#### AIM OF THE EXERCISE:
As an exercise, transcribe the data below in full and exactly, omitting pictures.

Dataset entries
┄┄┄┄┄┄┄┄┄┄
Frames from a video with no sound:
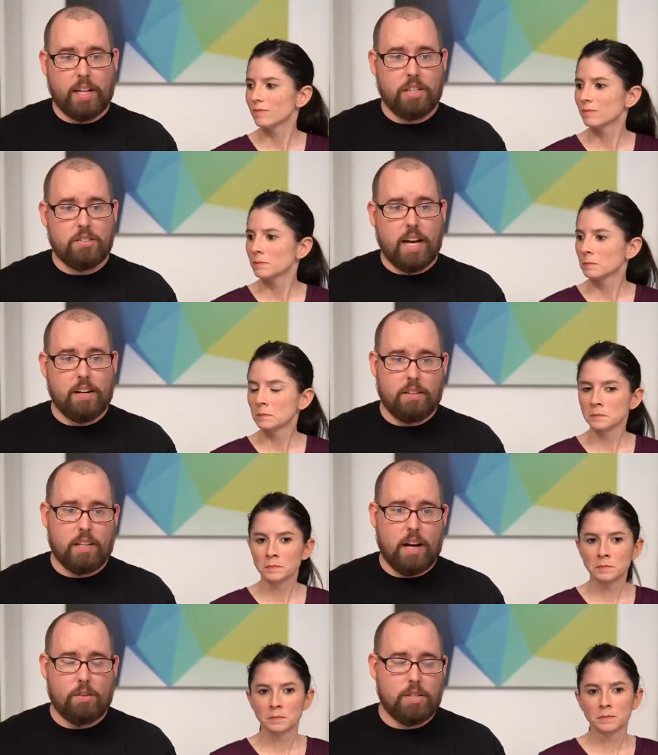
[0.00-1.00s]
Speaker 1: on each side of the
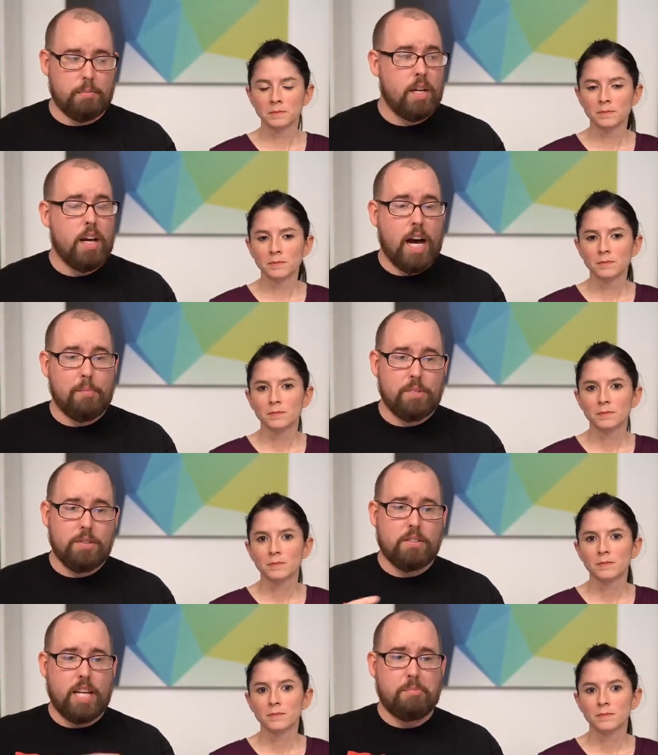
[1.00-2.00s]
countertop. I'm going to do
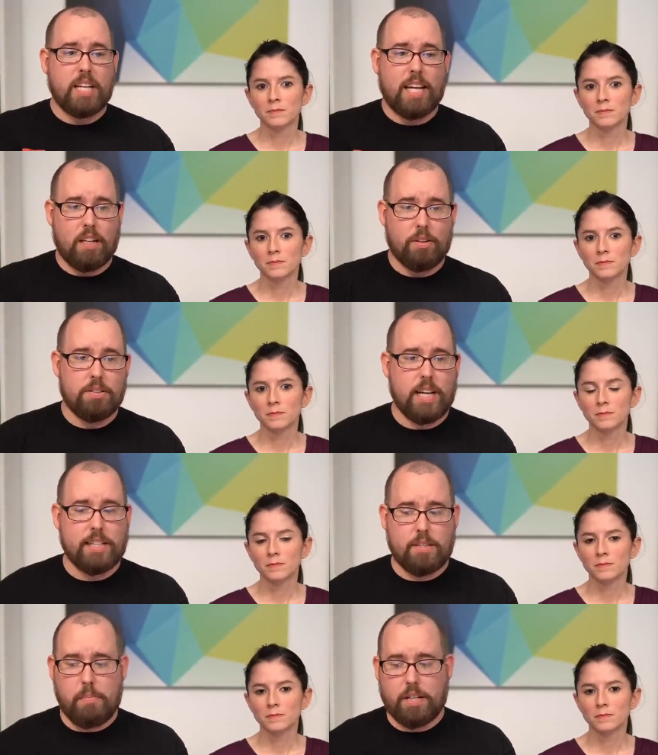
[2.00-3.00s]
the same thing on the other
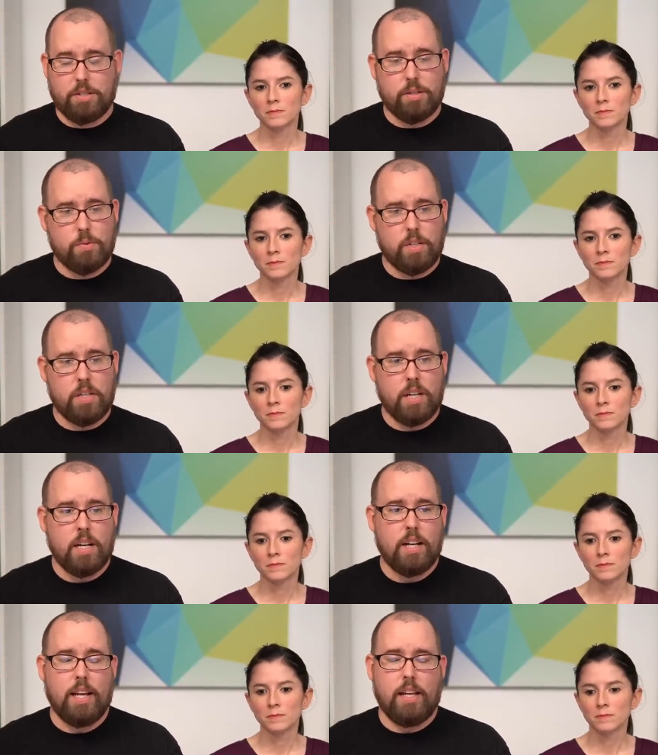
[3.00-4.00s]
side to match this one,
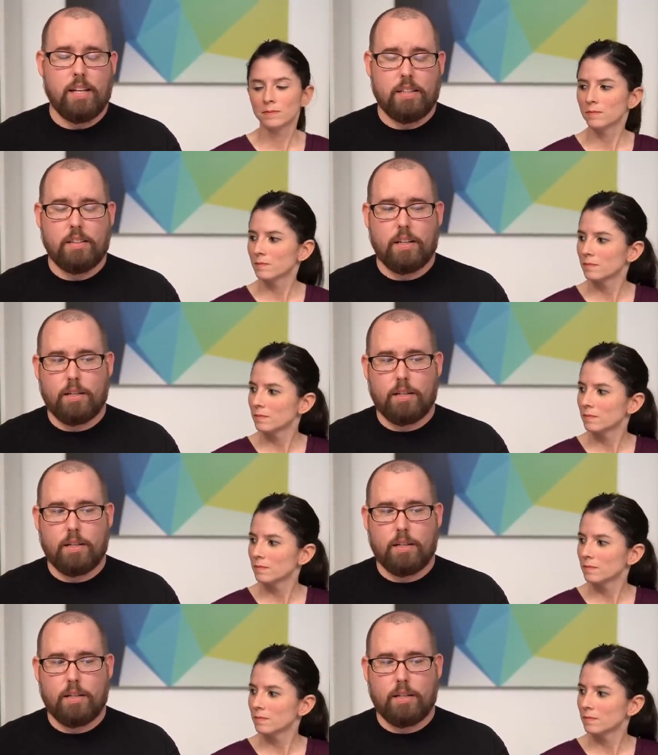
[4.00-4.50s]
and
┄┄┄┄┄┄┄┄┄┄
#### RESPONSE TO THIS EXERCISE:
Frames from a video with no sound:
[0.00-1.00s]
Speaker 1: on each side of the
[1.00-2.00s]
countertop. I'm going to do
[2.00-3.00s]
the same thing on the other
[3.00-4.00s]
side to match this one,
[4.00-4.50s]
and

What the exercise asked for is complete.